**ACTIVITY:**
Copy out every line of the records in which "from" can be found.
(GIVEN ENTRIES begins)
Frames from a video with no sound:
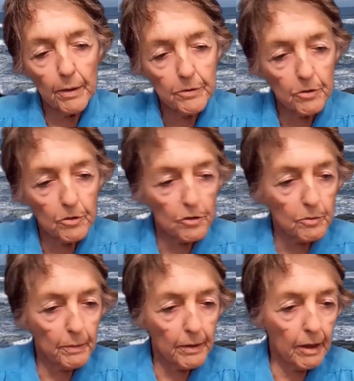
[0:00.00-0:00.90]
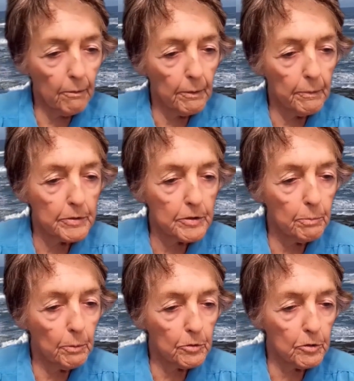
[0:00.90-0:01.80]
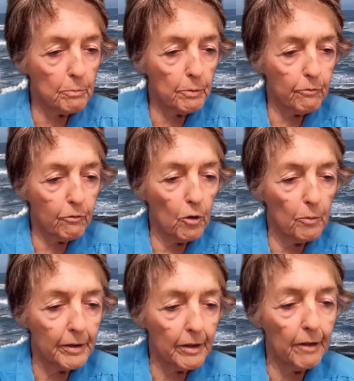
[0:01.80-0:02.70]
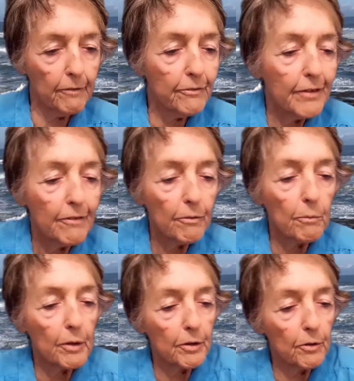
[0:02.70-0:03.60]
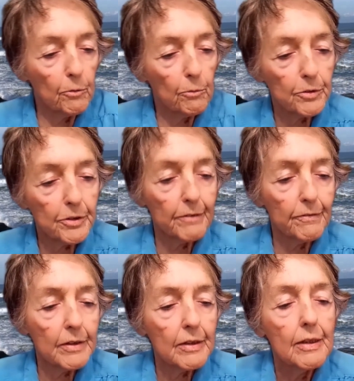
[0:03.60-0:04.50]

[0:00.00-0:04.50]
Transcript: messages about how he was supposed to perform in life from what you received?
(GIVEN ENTRIES ends)
(GIVEN ENTRIES begins)
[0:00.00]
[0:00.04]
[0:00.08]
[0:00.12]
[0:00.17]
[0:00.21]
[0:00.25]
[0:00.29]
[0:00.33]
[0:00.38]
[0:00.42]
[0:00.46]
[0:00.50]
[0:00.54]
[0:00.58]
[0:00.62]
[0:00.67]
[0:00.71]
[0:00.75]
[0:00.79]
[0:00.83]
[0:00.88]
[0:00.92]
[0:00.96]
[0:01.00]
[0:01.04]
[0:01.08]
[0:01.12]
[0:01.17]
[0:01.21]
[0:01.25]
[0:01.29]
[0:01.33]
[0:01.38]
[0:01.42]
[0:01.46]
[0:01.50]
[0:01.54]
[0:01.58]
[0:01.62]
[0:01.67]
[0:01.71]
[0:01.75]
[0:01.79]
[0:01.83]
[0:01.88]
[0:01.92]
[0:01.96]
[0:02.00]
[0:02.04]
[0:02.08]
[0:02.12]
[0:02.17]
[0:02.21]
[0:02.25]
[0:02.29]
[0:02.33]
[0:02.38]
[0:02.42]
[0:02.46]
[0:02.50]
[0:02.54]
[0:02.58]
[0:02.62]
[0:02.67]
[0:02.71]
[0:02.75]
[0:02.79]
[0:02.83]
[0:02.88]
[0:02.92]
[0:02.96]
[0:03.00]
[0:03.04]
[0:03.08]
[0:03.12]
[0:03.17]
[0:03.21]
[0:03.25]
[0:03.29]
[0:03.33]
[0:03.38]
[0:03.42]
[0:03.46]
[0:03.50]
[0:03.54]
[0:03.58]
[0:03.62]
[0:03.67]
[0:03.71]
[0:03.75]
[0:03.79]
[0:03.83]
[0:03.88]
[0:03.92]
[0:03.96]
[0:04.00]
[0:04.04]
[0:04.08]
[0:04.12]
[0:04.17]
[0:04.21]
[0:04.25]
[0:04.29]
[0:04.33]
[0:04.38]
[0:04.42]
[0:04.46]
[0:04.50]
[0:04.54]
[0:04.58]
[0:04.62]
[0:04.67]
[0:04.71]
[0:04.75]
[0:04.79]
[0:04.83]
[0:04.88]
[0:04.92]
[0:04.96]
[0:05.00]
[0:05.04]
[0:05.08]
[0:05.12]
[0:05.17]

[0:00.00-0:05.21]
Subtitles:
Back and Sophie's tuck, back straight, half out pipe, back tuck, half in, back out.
(GIVEN ENTRIES ends)
**RESPONSE TO THE EXERCISE:**
Frames from a video with no sound:
Transcript: messages about how he was supposed to perform in life from what you received?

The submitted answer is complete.